Some memories don't fade away, perhaps never will. One such, for me, is a meeting I had on February 17 with the staff of Buckham Library in Faribault, Minnesota.
Delane James, the Library Director, had invited me to talk about cultural differences relating to Africans and Americans. Faribault, like many cities and other communities in the USA, is experiencing an influx of immigrants and refugees from different parts of the world. For Faribault, these include Somalis, Sudanese, and Mexicans.
Having read my Africans and Americans book, Delane wanted me to address the issue of the differences between African and American culture. She felt it would help her staff in their dealings with African clients. I gladly accepted the invitation. As an educator who views teaching as a sacred profession, I have a soft spot for librarians, seeing them as fellow educators.
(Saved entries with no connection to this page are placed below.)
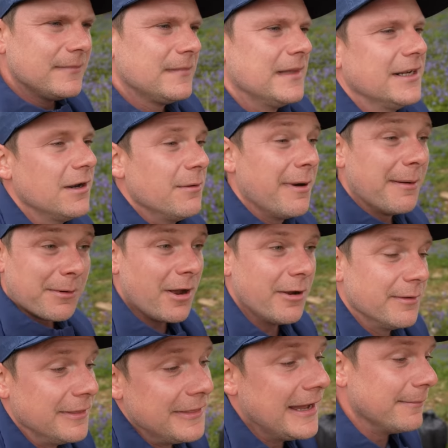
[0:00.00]
I don't know where I'm going
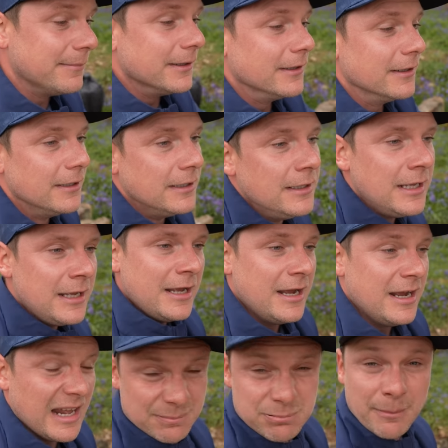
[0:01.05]
with that, but
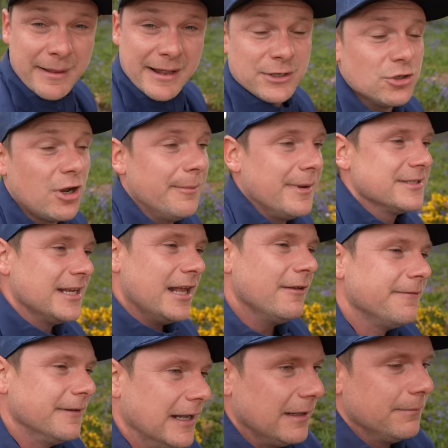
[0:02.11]
I'll probably enjoy
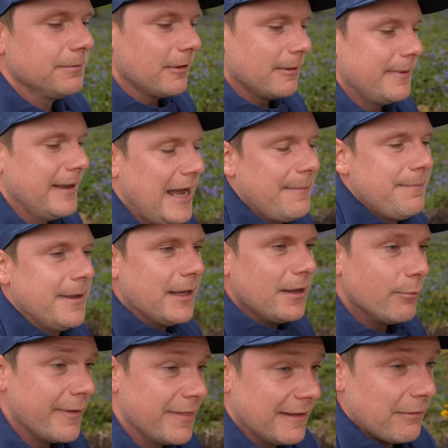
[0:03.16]
myself and I'll probably be happy
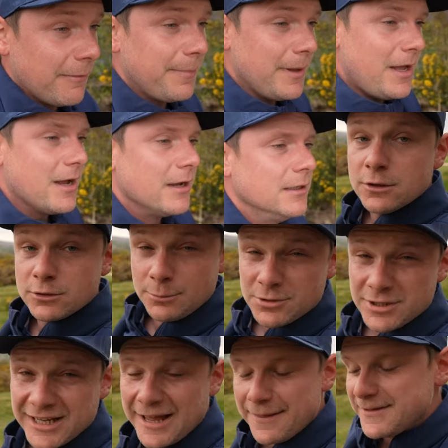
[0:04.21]
with level par. So I'm just
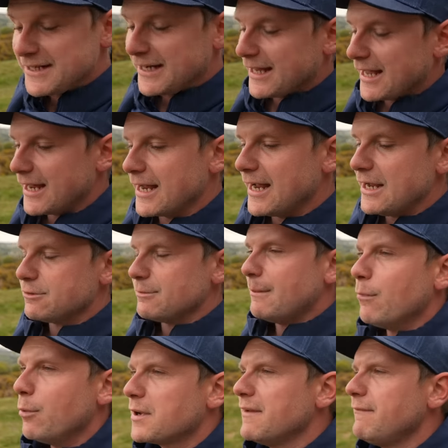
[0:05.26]
going to get this in again, guys.
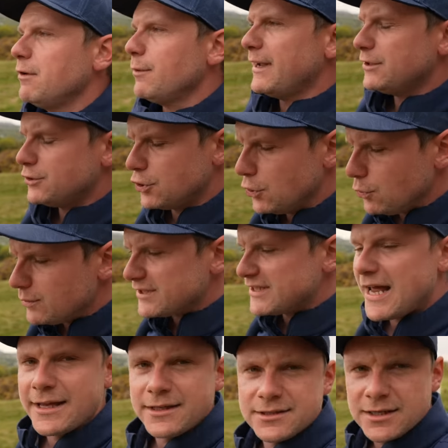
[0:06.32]
Remember, we're giving away two
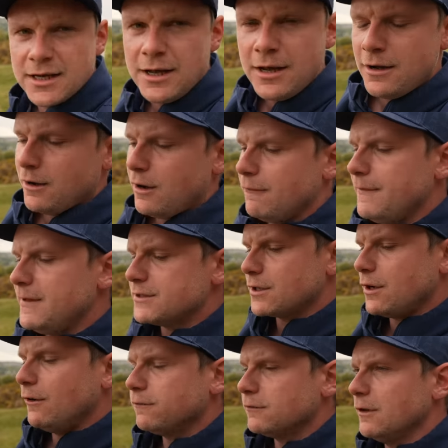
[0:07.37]
sets of these
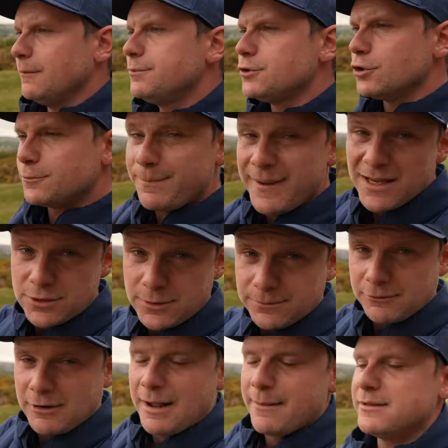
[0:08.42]
golf clubs. Just be a
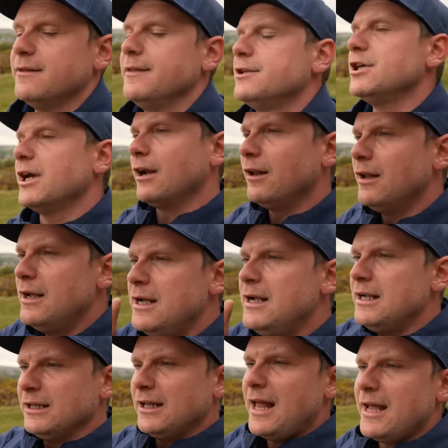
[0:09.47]
subscriber to the channel,
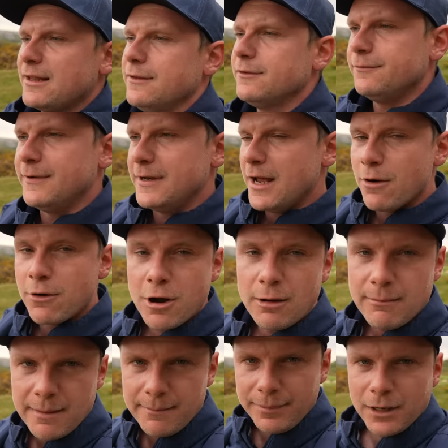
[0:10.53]
like this video,
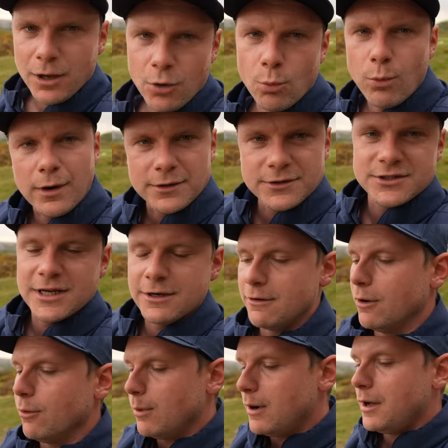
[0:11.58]
comment below
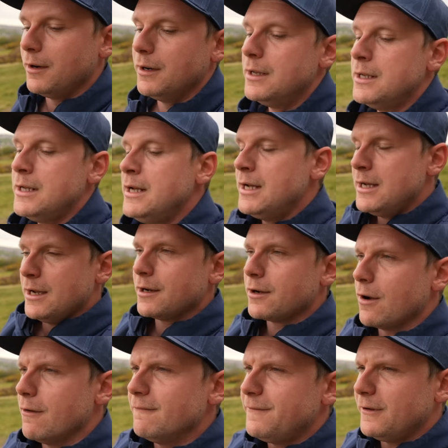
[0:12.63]
101, and
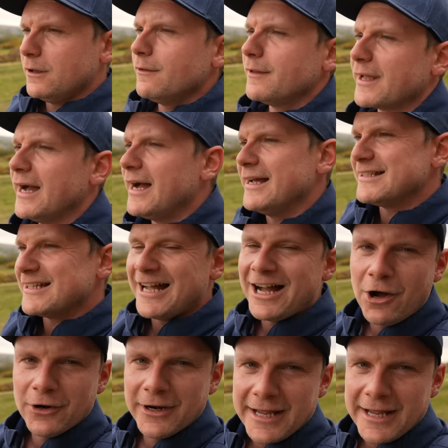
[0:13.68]
go and follow the guys on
I had visited Faribault many times before, to attend meetings of the Faribault Diversity Coalition, as a member of its Board. I had also gone there to give talks on cultural issues, to the Faribault Rotary Club, the Faribault High School, the First English Lutheran Church, and the Correctional Facility, as I reported here. I had even given a talk at the Buckham Library, titled "When Africa Meets Faribault".
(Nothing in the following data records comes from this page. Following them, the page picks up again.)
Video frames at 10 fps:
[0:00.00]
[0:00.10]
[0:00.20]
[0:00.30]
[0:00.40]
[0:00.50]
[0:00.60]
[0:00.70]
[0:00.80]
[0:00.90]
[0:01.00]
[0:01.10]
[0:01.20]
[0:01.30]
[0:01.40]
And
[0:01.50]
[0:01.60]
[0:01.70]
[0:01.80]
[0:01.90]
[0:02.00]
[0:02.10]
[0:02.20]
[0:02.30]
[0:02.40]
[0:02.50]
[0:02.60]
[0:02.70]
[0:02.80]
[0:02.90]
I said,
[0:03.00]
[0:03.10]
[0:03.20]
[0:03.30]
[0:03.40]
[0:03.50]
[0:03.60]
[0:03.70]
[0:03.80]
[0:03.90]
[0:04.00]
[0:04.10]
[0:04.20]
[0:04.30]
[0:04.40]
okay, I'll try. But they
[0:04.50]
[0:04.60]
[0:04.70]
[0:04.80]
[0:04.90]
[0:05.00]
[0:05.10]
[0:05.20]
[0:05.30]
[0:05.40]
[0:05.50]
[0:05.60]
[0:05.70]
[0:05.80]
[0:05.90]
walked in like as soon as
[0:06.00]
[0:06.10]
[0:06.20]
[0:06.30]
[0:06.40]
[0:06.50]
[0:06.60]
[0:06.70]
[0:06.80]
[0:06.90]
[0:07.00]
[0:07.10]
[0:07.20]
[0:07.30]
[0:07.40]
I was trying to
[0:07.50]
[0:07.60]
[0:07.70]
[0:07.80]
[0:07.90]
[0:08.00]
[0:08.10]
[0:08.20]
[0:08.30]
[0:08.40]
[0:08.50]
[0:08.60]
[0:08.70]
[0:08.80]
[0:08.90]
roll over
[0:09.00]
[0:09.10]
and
Talking to the Library staff, I noted their eagerness to understand their African clients, the better to serve them. They asked questions about Islamic practices, for example, given that the Faribault Somalis are Muslims. It was a pleasure to answer their questions. There was one, or example, on the separation of women and men in Islamic societies. I noted that this is true not only in Islamic culture but also African culture, as a manifestation and expression of respect. The concept of avoidance as respect exists in many parts of the world.
Members of the audience who had read my book urged the others to read it. Everyone agreed we should hold another meeting, a book talk and signing, open to the public. This kind of diversity training, whose motivation stems from the people themselves, is most satisfying. Call it diversity training with a human face or, better still, a human heart.